=== Section Start ===
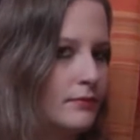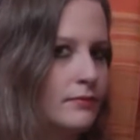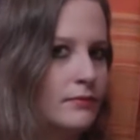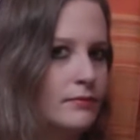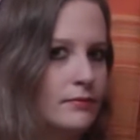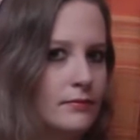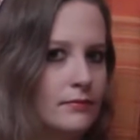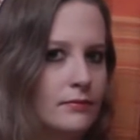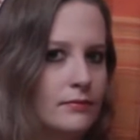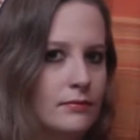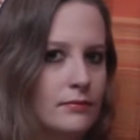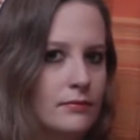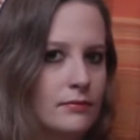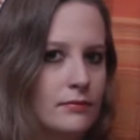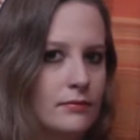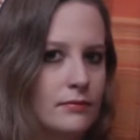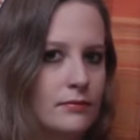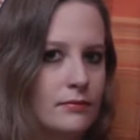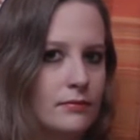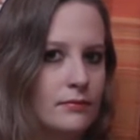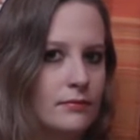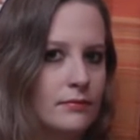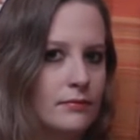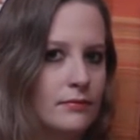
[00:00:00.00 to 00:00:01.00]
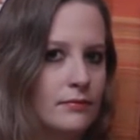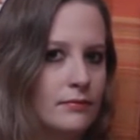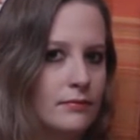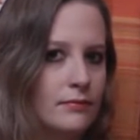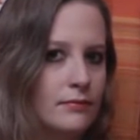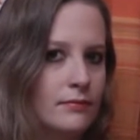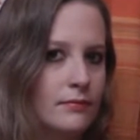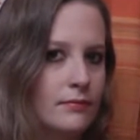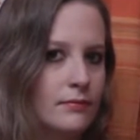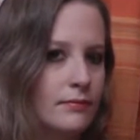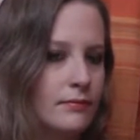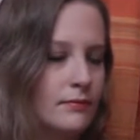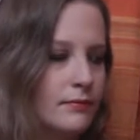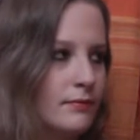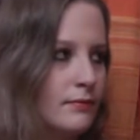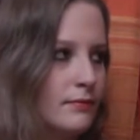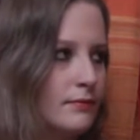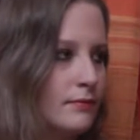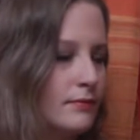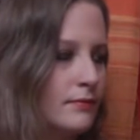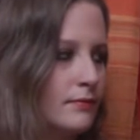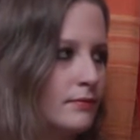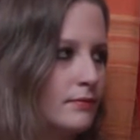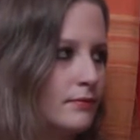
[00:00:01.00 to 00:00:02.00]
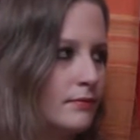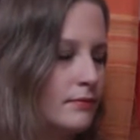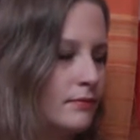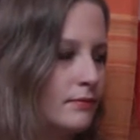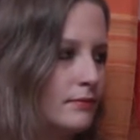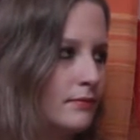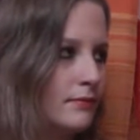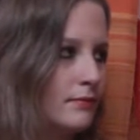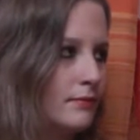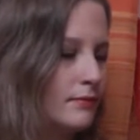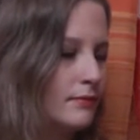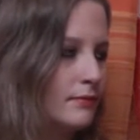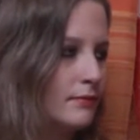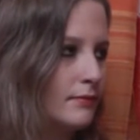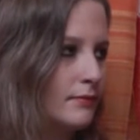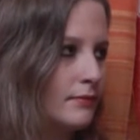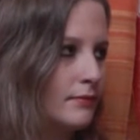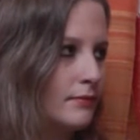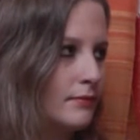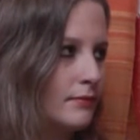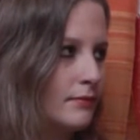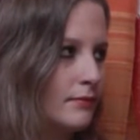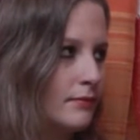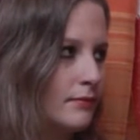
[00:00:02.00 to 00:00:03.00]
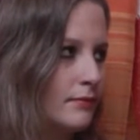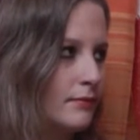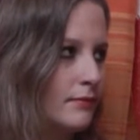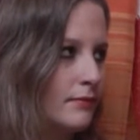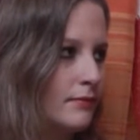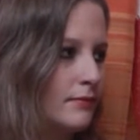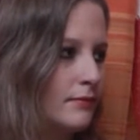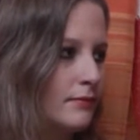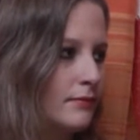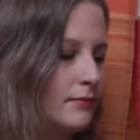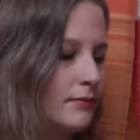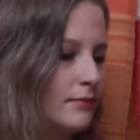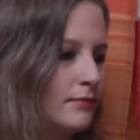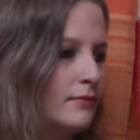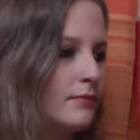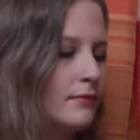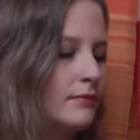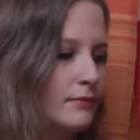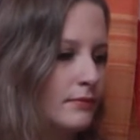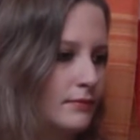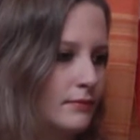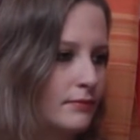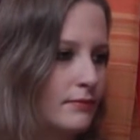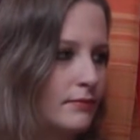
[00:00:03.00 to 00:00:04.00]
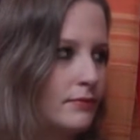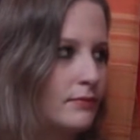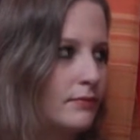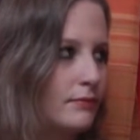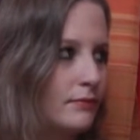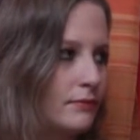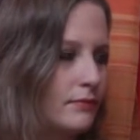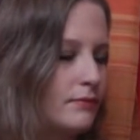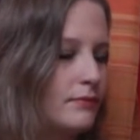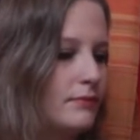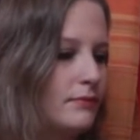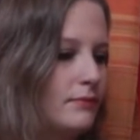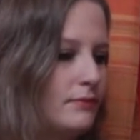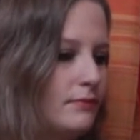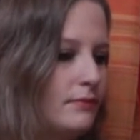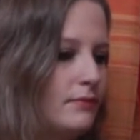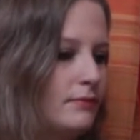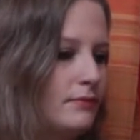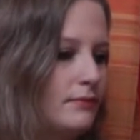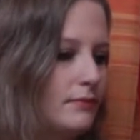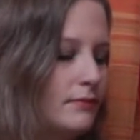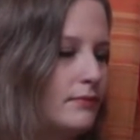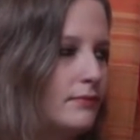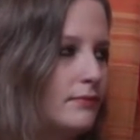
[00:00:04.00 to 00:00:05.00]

No words are spoken by the person on screen.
=== Section End ===
• _Exercise brief_: Your output should be only the lines from the line with "[00:00:01.00 to 00:00:02.00]" through the end of the data, exactly as they stand, and no pictures.

• _Your solution_:
[00:00:01.00 to 00:00:02.00]
[00:00:02.00 to 00:00:03.00]
[00:00:03.00 to 00:00:04.00]
[00:00:04.00 to 00:00:05.00]

No words are spoken by the person on screen.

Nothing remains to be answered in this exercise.